_WHAT IS REQUIRED:_
If a line in the entries contains the string "second", include that line in your answer.
═══ DATA FOR THIS EXERCISE
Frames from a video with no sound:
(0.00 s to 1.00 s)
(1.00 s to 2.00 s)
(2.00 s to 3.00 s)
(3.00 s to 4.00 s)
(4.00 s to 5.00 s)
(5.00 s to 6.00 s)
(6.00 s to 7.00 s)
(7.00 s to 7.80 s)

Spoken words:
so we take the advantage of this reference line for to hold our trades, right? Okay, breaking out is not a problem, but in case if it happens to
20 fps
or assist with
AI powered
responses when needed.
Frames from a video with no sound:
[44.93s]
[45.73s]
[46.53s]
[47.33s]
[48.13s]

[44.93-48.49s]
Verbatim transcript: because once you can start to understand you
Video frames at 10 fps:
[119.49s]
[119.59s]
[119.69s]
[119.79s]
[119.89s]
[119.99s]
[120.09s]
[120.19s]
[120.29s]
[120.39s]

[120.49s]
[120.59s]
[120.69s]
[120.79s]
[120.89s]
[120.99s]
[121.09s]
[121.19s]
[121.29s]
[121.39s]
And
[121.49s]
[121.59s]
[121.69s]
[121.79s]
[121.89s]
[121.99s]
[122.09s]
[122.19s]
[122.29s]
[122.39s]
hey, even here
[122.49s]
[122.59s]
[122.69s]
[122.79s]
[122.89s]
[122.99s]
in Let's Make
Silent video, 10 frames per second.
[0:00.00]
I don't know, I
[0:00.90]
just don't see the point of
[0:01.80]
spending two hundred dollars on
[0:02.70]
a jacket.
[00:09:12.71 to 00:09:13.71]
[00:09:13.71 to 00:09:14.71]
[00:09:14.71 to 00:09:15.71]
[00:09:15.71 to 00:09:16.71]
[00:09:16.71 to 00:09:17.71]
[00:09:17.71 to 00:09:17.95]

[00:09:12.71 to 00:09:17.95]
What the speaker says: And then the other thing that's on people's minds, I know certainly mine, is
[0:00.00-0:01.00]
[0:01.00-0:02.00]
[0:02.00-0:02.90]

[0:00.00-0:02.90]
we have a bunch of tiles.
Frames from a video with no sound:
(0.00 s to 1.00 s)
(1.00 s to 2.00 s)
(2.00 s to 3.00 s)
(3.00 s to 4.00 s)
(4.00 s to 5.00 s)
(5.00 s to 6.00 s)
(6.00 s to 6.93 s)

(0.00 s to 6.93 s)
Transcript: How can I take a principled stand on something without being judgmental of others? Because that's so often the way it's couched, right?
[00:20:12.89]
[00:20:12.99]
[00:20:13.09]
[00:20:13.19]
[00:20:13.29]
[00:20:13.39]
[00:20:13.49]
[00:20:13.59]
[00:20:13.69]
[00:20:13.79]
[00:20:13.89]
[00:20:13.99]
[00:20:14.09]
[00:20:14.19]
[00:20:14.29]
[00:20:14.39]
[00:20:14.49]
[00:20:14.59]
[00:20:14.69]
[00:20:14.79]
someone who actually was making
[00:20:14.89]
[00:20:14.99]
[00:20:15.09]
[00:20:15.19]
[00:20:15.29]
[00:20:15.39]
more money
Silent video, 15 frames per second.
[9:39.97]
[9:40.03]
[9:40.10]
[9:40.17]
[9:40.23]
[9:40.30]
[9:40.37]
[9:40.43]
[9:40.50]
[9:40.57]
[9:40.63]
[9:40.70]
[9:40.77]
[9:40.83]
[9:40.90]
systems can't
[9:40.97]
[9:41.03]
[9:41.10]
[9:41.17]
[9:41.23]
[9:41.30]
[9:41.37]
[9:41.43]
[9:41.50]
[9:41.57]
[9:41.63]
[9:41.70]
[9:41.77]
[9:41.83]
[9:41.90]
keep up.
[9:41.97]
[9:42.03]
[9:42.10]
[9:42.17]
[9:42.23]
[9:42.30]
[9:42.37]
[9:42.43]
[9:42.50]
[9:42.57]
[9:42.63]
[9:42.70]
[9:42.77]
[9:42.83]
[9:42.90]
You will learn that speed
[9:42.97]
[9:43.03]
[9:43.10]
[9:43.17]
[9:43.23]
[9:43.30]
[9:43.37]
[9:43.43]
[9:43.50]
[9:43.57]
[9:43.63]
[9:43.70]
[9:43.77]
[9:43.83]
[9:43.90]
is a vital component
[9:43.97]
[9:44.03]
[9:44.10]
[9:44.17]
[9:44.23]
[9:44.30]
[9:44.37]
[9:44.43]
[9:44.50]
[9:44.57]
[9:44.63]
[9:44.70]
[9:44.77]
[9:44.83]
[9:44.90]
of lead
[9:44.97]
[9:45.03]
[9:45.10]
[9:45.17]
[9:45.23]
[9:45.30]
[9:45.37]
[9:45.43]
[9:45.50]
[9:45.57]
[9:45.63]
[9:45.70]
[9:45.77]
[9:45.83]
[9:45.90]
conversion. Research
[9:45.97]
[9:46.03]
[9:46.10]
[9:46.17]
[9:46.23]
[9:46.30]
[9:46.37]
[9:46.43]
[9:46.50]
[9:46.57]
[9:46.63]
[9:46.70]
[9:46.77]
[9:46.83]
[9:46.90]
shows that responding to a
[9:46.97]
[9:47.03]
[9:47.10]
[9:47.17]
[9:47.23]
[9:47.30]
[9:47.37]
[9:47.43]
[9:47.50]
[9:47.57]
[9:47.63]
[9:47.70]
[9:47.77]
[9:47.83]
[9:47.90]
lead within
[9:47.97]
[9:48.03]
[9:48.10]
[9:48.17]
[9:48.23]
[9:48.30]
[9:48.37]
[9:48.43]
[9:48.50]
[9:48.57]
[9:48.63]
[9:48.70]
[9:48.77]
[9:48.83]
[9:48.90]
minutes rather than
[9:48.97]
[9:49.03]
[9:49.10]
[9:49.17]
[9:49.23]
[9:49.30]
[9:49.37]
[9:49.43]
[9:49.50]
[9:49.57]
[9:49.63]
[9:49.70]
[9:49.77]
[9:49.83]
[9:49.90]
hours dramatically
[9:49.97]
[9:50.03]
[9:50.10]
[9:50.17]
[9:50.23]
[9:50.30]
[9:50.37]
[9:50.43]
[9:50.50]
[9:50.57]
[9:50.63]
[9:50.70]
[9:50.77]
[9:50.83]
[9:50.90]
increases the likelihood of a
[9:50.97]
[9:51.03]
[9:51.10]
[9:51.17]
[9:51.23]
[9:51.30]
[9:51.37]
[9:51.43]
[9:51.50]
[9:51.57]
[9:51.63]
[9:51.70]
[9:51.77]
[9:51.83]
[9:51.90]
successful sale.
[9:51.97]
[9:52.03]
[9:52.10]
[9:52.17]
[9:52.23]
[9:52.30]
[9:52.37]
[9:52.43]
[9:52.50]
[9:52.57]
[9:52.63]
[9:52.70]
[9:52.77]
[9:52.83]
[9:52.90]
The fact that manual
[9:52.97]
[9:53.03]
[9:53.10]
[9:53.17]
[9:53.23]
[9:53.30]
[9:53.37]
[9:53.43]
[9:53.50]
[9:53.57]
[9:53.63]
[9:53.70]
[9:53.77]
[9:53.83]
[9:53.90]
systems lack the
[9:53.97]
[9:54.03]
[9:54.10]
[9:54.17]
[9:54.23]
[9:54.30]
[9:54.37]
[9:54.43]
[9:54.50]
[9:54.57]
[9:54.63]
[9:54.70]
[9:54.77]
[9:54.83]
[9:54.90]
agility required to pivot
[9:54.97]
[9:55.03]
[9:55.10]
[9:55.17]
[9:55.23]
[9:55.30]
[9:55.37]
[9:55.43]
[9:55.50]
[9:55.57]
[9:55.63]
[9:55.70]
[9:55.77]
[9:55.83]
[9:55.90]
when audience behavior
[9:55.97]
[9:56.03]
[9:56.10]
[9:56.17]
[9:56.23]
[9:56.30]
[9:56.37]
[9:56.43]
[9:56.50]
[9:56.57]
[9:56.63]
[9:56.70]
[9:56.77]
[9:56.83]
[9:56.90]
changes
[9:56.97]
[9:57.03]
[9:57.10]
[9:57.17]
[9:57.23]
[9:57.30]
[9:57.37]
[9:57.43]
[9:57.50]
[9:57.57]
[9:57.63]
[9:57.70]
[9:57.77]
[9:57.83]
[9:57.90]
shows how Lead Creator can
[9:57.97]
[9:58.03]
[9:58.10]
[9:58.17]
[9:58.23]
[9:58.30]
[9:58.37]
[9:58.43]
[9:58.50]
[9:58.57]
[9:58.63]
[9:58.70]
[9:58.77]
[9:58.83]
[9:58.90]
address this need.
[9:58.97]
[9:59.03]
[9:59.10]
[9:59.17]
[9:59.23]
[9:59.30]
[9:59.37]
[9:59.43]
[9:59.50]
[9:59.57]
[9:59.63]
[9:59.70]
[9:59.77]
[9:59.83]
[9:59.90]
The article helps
══════
_RESPONSE BOX:_
Silent video, 10 frames per second.
Silent video, 15 frames per second.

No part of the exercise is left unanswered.